Example: Promotional or branded items such as clocks, flash drives, or similar items.

12. Grant

Definition: A grant is a payment made to physicians or teaching hospitals for supporting a specific cause or activity.

Example: A medical device manufacturer gives a grant to teaching hospitals to pay for special training of physicians who want to learn more about performing surgeries to provide patients with the company’s device.

13. Honoraria

Definition: Honoria is similar to consulting fees but generally reserved for a brief, one-time activity. Another differentiator of this nature of payment is that Honoria is usually provided for services without a set price.

Example: A medical device manufacturer representative goes to a medical meeting and asks the attendees (physicians) for an hour to discuss the features they want to see on a medical device. The representative pays each physician a one-time honorarium for the time and suggestions he receives from physicians.

14. Long-term medical supply or device loan

Definition: The loan of a device or supplies for a period of 91 days or longer.

Example: A device manufacturer that lends one of its products/devices to a teaching hospital for a period of 120 days or longer.

15. Research

Definition: Payments made for research-related activities, including the time physicians spend enrolling patients in studies for new drugs and devices.

Research payments can include direct compensations to physicians, funding for research studies coordination and implementation, or study participants to cover study expenses.

Example: A physician wants to study treatments for specific diseases. A life sciences company is interested in the results and offers funds for the physician’s incentives to recruit participants for their studies.

16. Royalty

Definition: The term “royalty” in the context of intellectual property refers to a type of payment made to an individual or entity (often a physician in the medical field) based on the sales or usage of products that incorporate their intellectual property, such as inventions or innovations.

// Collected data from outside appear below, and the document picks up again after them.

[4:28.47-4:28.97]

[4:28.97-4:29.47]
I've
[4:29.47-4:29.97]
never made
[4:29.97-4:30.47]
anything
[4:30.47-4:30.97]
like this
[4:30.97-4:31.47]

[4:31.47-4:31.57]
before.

Example: Let’s say a medical device manufacturer develops a new medical device, such as an advanced surgical tool, and collaborates with a physician who contributed significantly to the invention of this device.

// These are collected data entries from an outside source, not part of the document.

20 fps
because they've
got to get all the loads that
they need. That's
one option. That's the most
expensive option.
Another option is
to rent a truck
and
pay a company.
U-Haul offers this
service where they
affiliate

The physician’s intellectual input might include ideas, concepts, designs, or even the application of medical knowledge to improve the device’s functionality or effectiveness.

As part of the collaboration agreement, the manufacturer might agree to pay the physician a royalty fee for each unit of the sold medical device. This payment is usually a percentage of the sales revenue generated from the device.

For instance, if the manufacturer and the physician agree on a royalty rate of 1% and the device sells for $1,000, then for each unit sold, the physician would receive $10 as a royalty payment (1% of $1,000).

This payment is a way of compensating the physician for their contribution to the creation of the product and for allowing the manufacturer to use their intellectual property in the device.

17. Space Rental or Facility Fees

Definition: The financial transactions associated with renting a space or facility (such as a teaching hospital).

Example: A drug manufacturer wants to educate a physician on administering a drug. The drug manufacturer pays a teaching hospital to reserve space within the hospital so that the teaching/training can be conducted.

18. Travel and Lodging

Definition: The payments associated with traveling or temporary accommodation, such as hotel fees, airfare, mileage, and cab fare.

Example: A medical device company invites a group of physicians for training at their headquarters. The company pays for the physician’s airfare and hotel rooms when the physicians travel to the company’s headquarters for training.

Conclusion

The diverse payment categories explained above are mandated by the Center for Medicare and Medicaid Services (CMS) and are the bedrock for aggregate spend reporting. Given that it is the core responsibility of compliance professionals in the life sciences industry to ensure ethical financial interactions, fortifying the vital relationship between healthcare, innovation, and regulatory compliance, leveraging a data-driven aggregate spend reporting solution would reduce manual time-consuming tasks while ensuring adherence to life sciences regulatory compliance.